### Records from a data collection
__________________________________________________

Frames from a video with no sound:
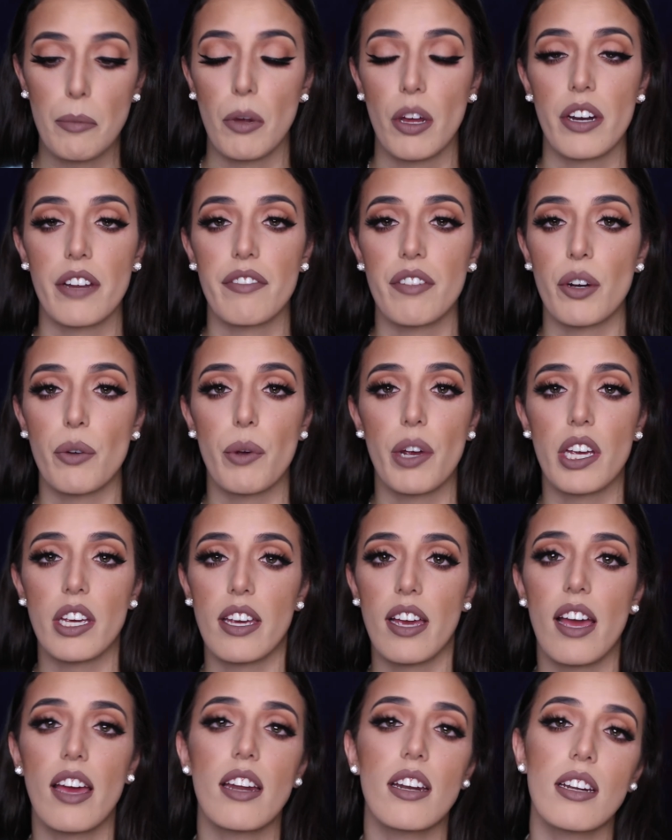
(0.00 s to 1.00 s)
I'm not even
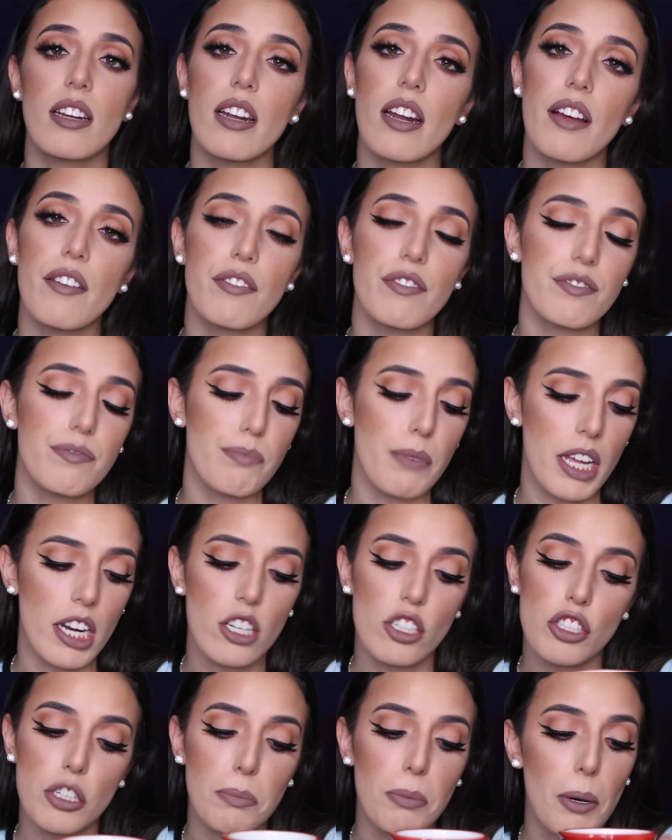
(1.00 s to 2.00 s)
awake yet, and I've
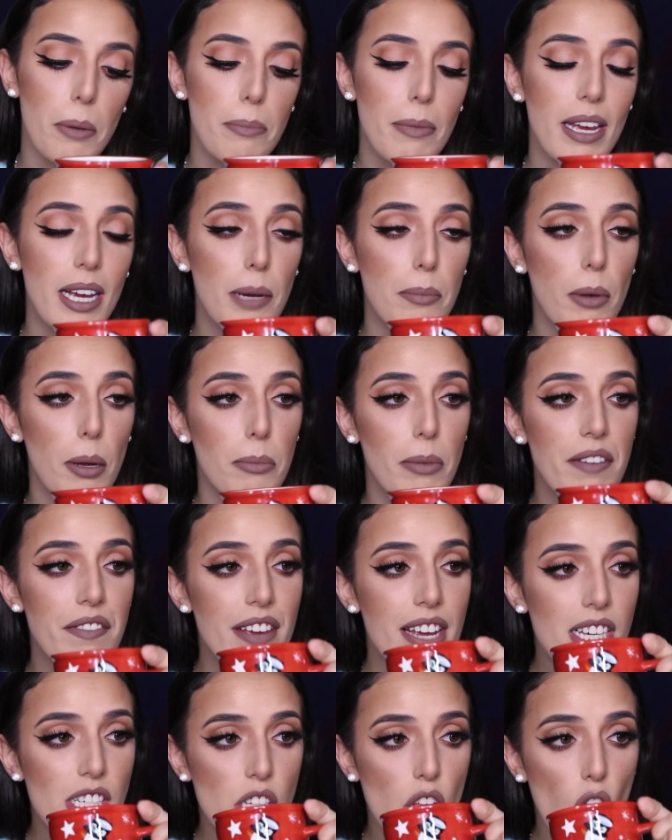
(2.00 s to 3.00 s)
managed to put makeup on
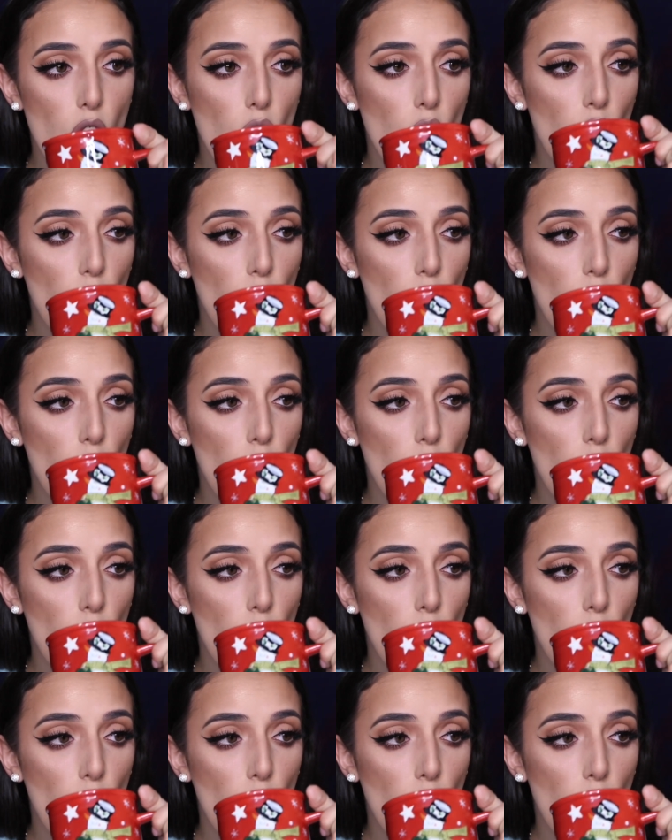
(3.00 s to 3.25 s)
my face.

__________________________________________________

### What to do
When you return the records, keep every word unchanged and drop the pictures.

### Task response
Frames from a video with no sound:
(0.00 s to 1.00 s)
I'm not even
(1.00 s to 2.00 s)
awake yet, and I've
(2.00 s to 3.00 s)
managed to put makeup on
(3.00 s to 3.25 s)
my face.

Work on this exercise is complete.